Chris your nominal and real income might have fallen but are you not consuming any of that past income - housing for example?

chris

@ Guthrie - most growth in developed economies comes from more efficient ways of doing old things, or from new products. This is why growth may have slowed; there are fewer significant new products, and because there are fewer new entrants into existing businesses, there's less productivity growth.
@ Matthew - I'm not consuming past income; I save half my current income. The only point of my experience is to show that a long-run decline in income need not be catastrophic, which only makes it odder that a small decline in national income is regarded with universal horror.

Ralph Musgrave

Re Chris’s No.1, economic growth is only necessary for unemployment reduction purposes ASSUMING CONSTANT OR RISING output per head (or rising “productivity”). But it wouldn’t take a genius to combine FALLING productivity (i.e. negative growth) with full employment.

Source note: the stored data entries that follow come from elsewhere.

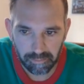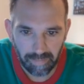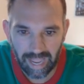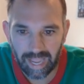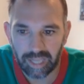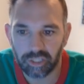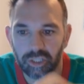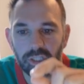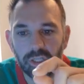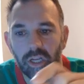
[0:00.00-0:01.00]
to
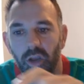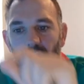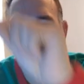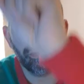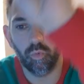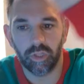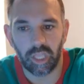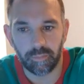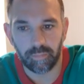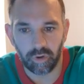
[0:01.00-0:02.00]
match
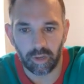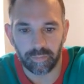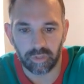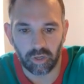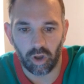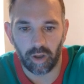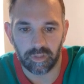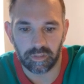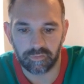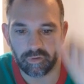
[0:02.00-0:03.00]
what they put up in the
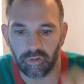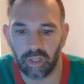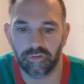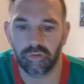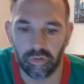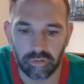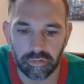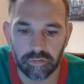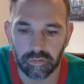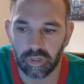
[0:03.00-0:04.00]
comments for
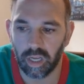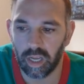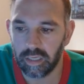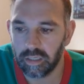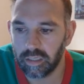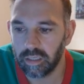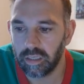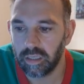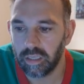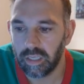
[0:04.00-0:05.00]
electrical. Okay.
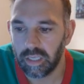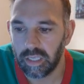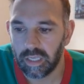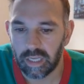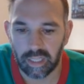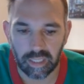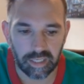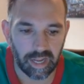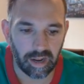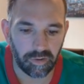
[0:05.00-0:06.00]
And
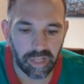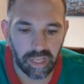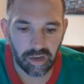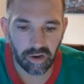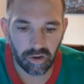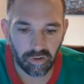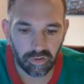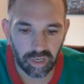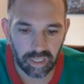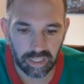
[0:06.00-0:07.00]
then down
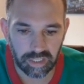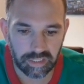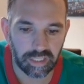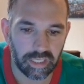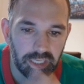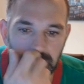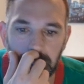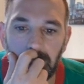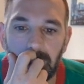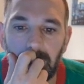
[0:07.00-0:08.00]
here is
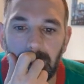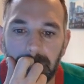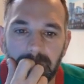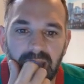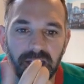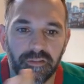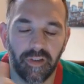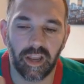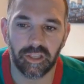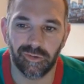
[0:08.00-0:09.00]
the
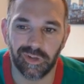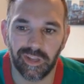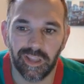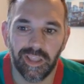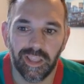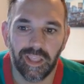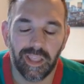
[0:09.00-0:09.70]
HVAC unit.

Re No.3, growth is totally unnecessary for the purposes of “getting out of the debt trap”. Reducing national debts is ease: step 1, print money and buy back debt. Step 2, to the extent that “1” is too inflationary, counteract that with a deflationary method of getting money with which to repay debt: raise taxes (and or cut public spending). As long as the above inflationary effect equals the deflationary effect, GDP remains constant, while the debt declines. For more details, see:

http://mpra.ub.uni-muenchen.de/34295/1/MPRA_paper_34295.pdf

George Carty

Ralph, doesn't falling domestic productivity just mean though that you get outcompeted by more productive foreigners?

Gareth

"step 1, print money and buy back debt.
Step 2, to the extent that “1” is too inflationary, counteract that with a deflationary method of getting money with which to repay debt: raise taxes (and or cut public spending)"

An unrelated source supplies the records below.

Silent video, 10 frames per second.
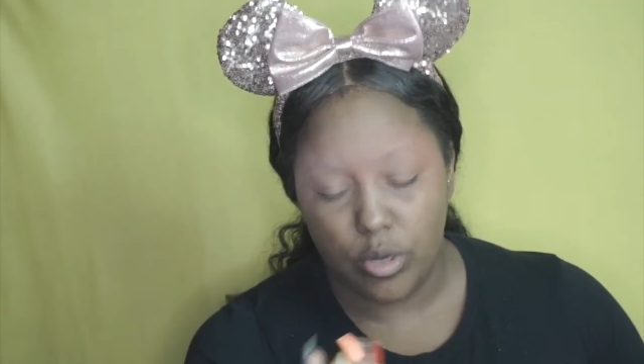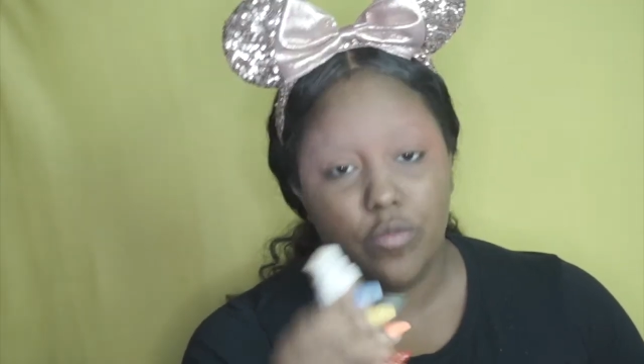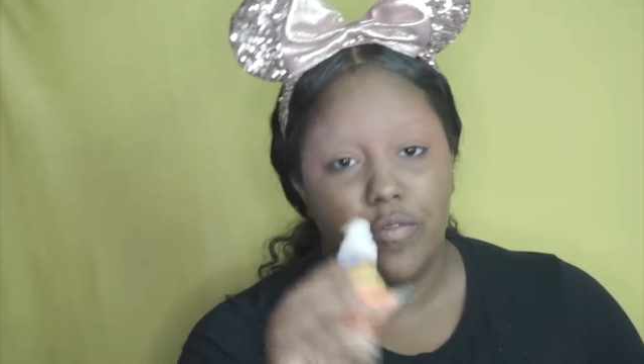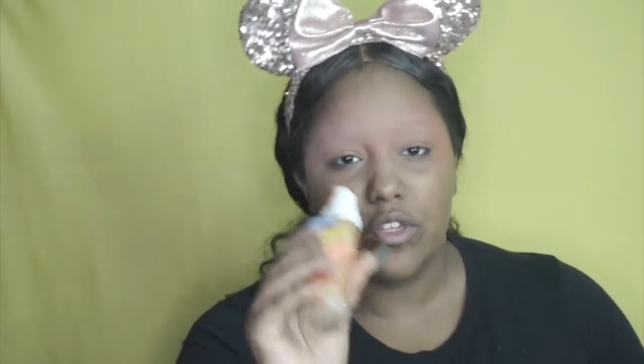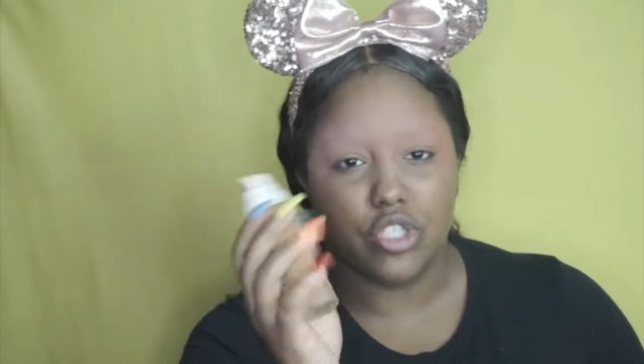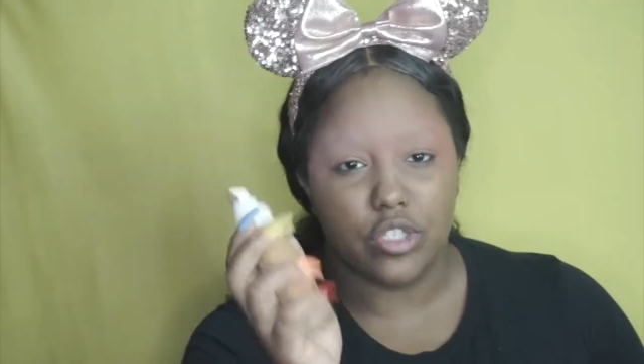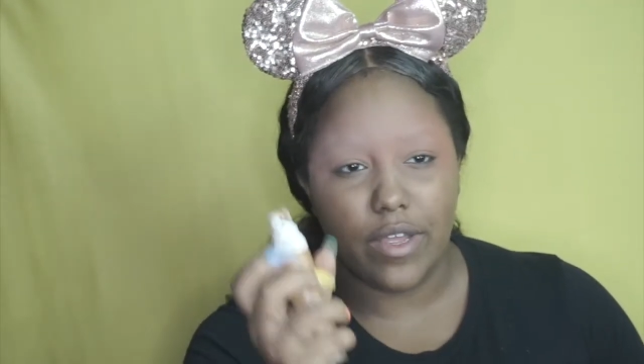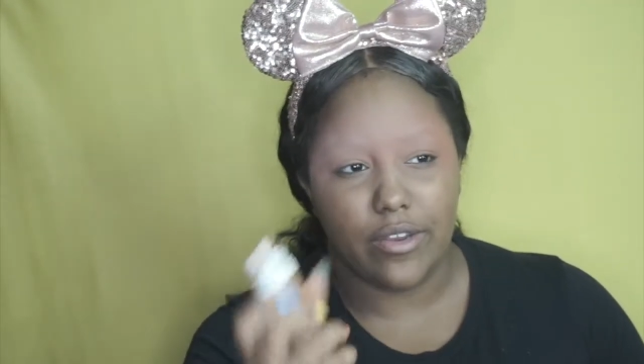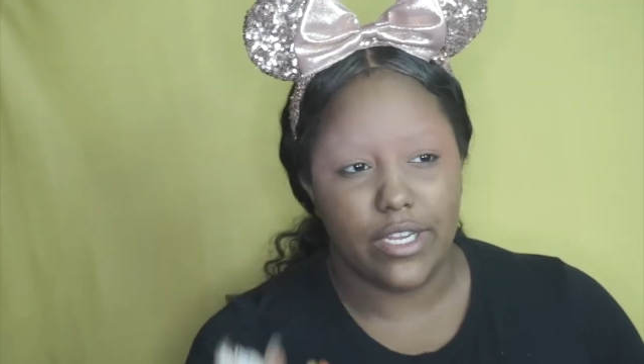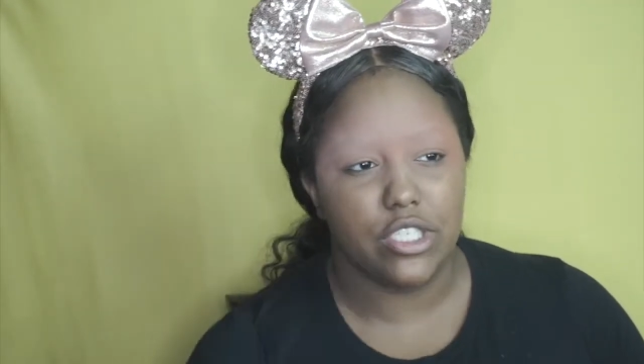Filter
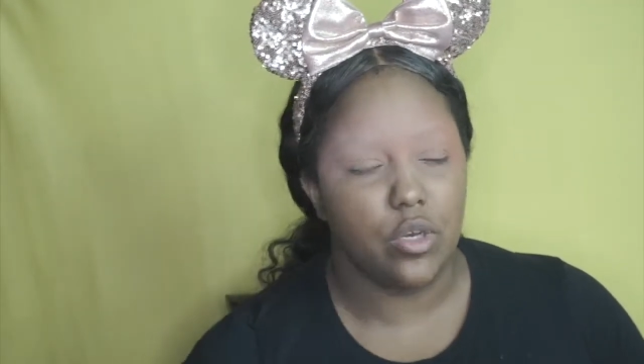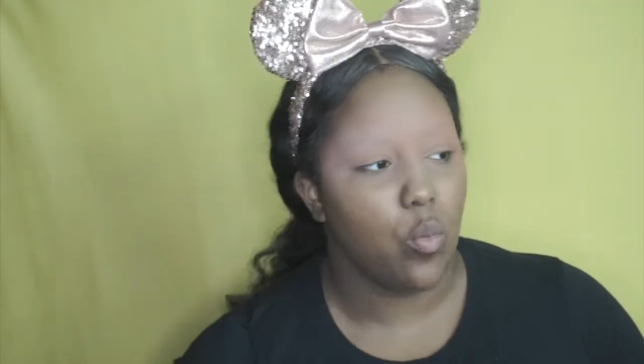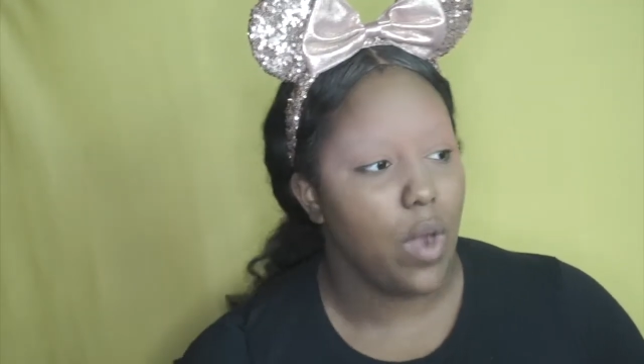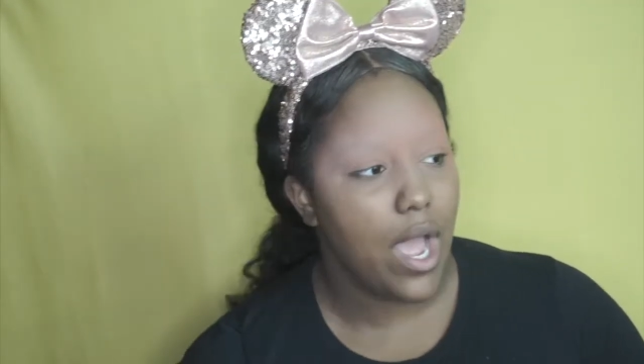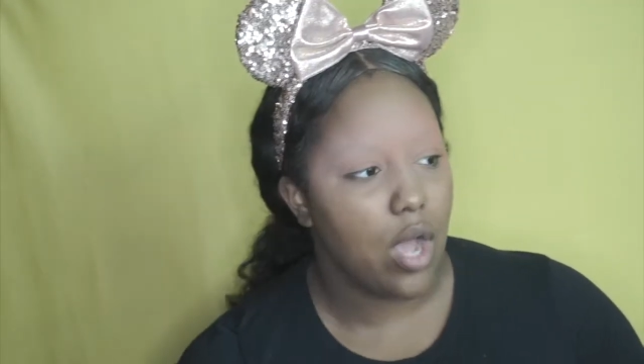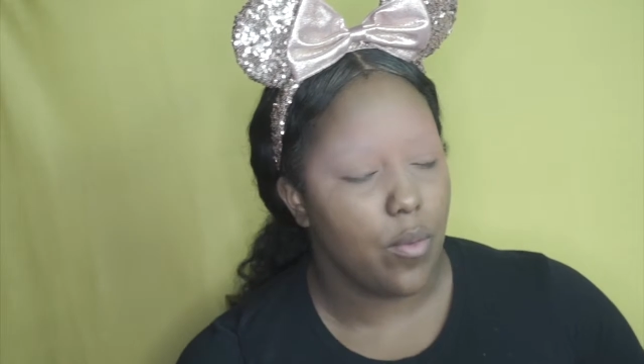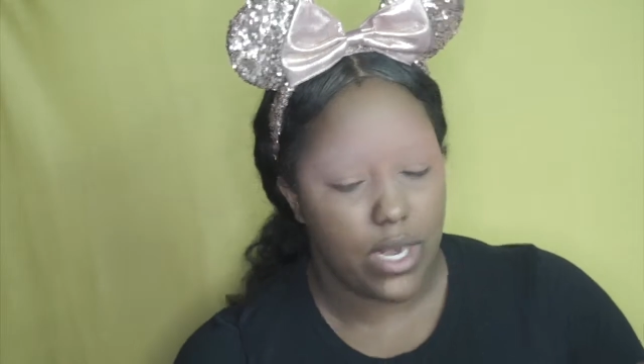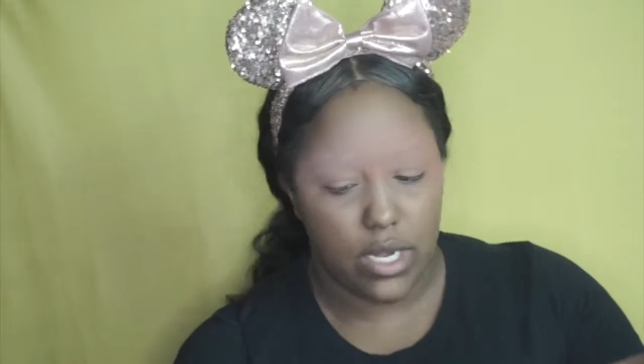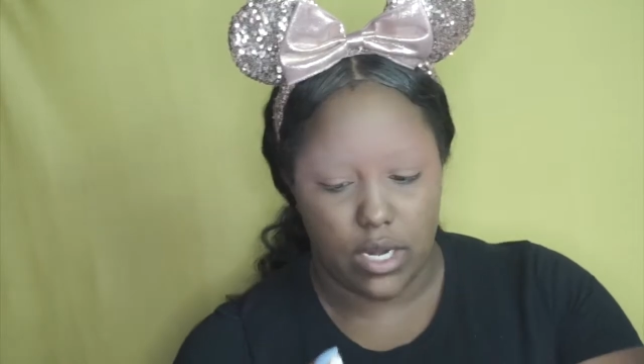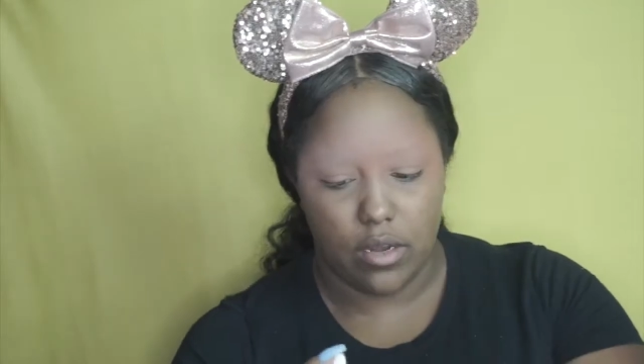Foundation. Wow, why
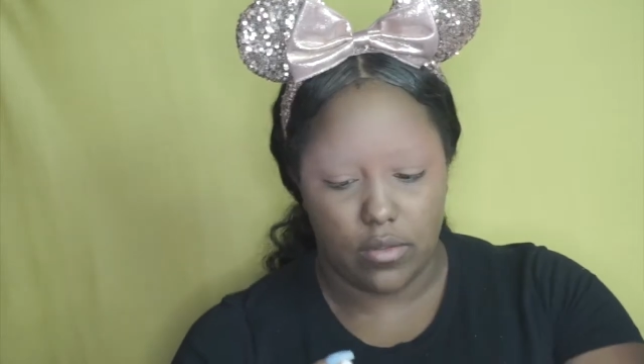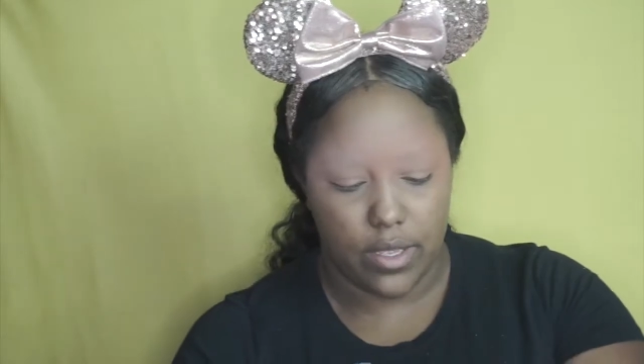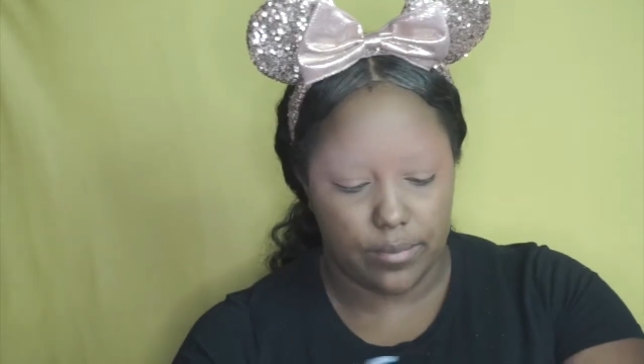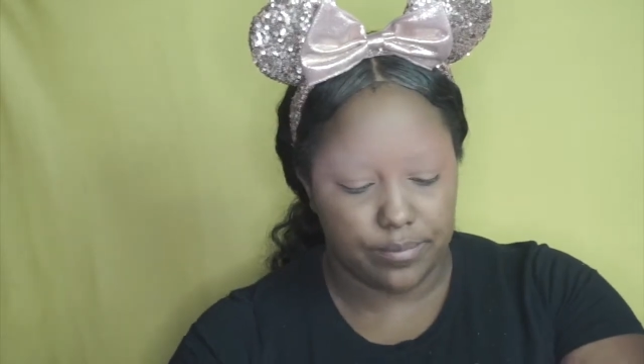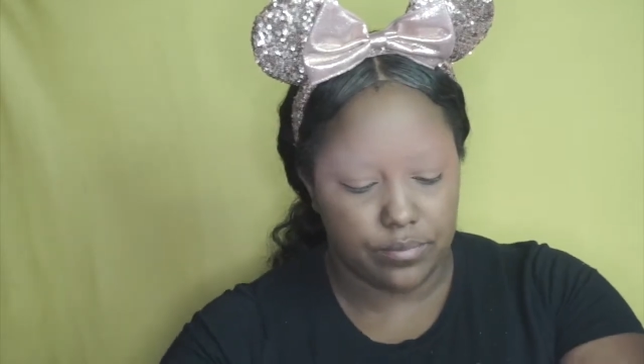didn't I know that?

Wow. That's brilliant, Ralph. If only we had thought of printing a bunch of money to buy back debt, and also raising taxes and/or cutting spending, all at the same time.

To do this, though, you'd really need a specific target for what is "too inflationary". And in fact, you really want to leave a tonne of gilts outstanding because the private sector needs a source of highly liquid risk-free assets.

So in fact, maybe you could try to buy back "just enough" bonds to create "enough inflation" without being "too inflationary". Maybe we could invent an organisation to do this called "the Bank of England". Shall we call the process "quantitative easing"?

matthew.turner@gmail.com

But your net assets must be vastly higher than they were? In general i think rich people underestimate the importance of savings/assets.